▶ Problem details:
Reproduce the complete set of records exactly. No picture is to appear in the copy.

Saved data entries
----

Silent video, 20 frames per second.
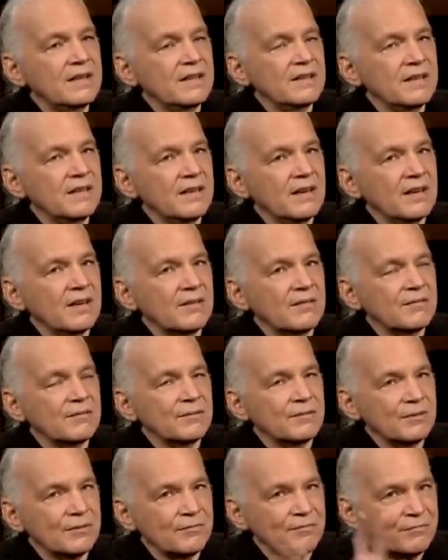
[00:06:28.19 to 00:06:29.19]
They are
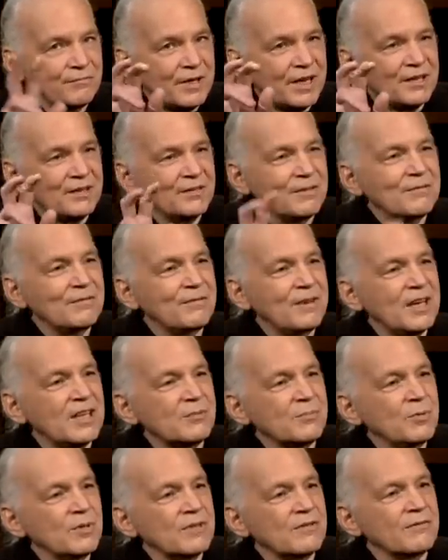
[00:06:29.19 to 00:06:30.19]

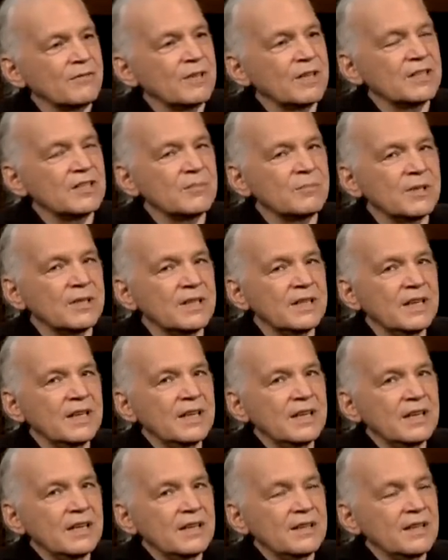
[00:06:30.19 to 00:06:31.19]
Facebook friends, but
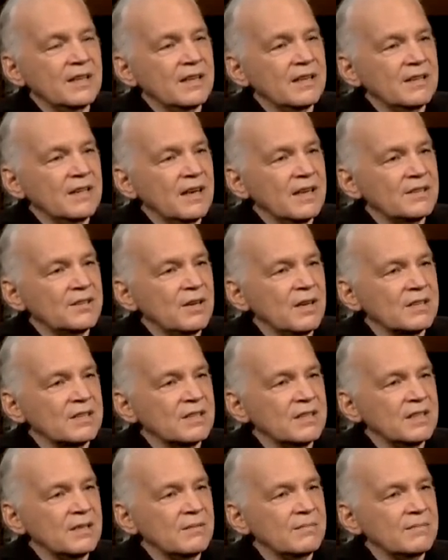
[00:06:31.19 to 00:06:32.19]
I talk
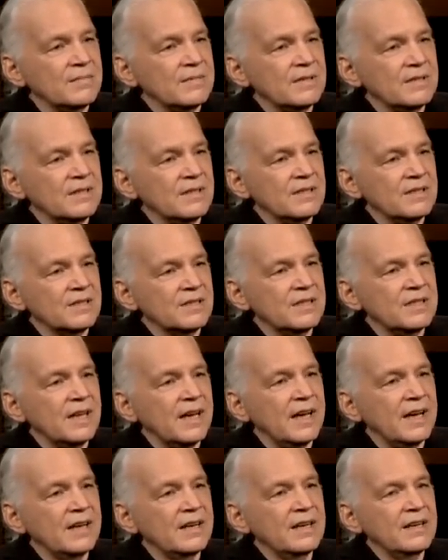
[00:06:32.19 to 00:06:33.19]
to them to this
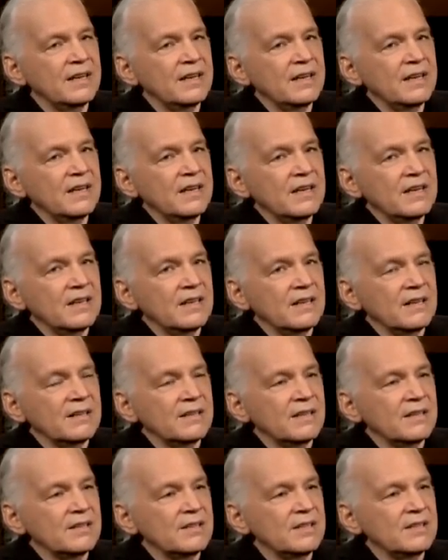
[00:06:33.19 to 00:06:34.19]
day.
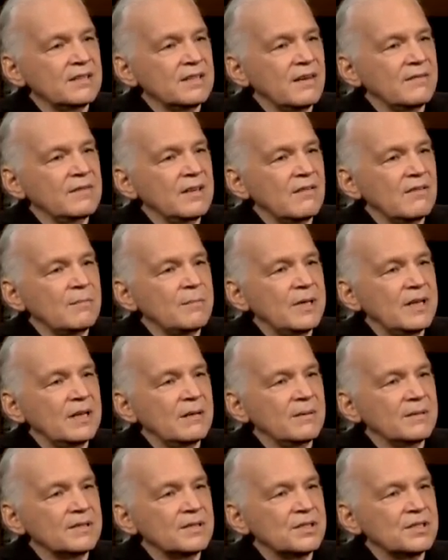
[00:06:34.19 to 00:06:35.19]
I've never been
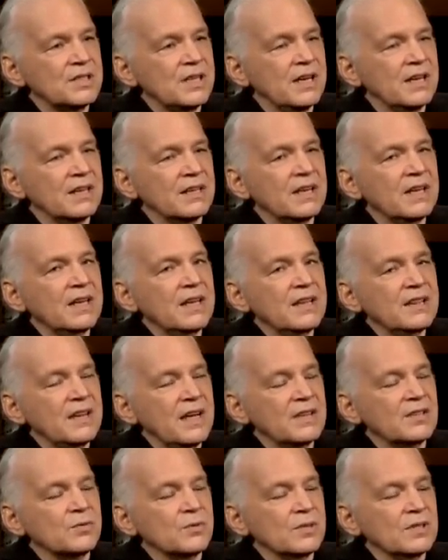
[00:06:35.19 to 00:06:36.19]
able to shake.
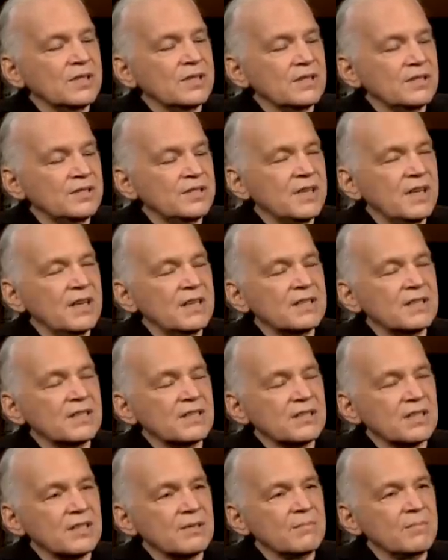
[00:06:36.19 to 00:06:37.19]
That's really the
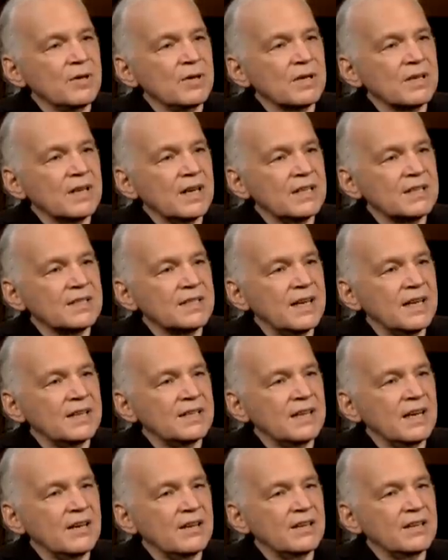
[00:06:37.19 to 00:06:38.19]
genesis of the book. I sat
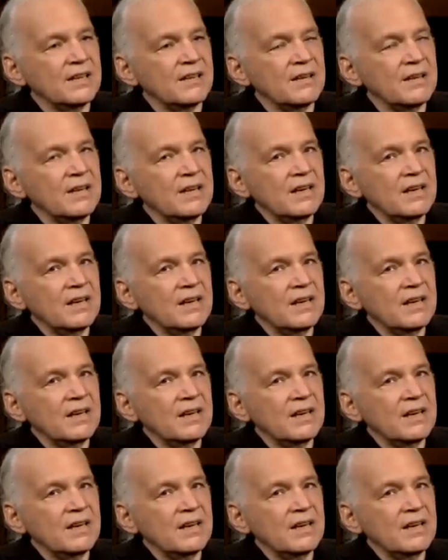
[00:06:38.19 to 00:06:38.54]
down and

----

▶ Result of the exercise:
Silent video, 20 frames per second.
[00:06:28.19 to 00:06:29.19]
They are
[00:06:29.19 to 00:06:30.19]

[00:06:30.19 to 00:06:31.19]
Facebook friends, but
[00:06:31.19 to 00:06:32.19]
I talk
[00:06:32.19 to 00:06:33.19]
to them to this
[00:06:33.19 to 00:06:34.19]
day.
[00:06:34.19 to 00:06:35.19]
I've never been
[00:06:35.19 to 00:06:36.19]
able to shake.
[00:06:36.19 to 00:06:37.19]
That's really the
[00:06:37.19 to 00:06:38.19]
genesis of the book. I sat
[00:06:38.19 to 00:06:38.54]
down and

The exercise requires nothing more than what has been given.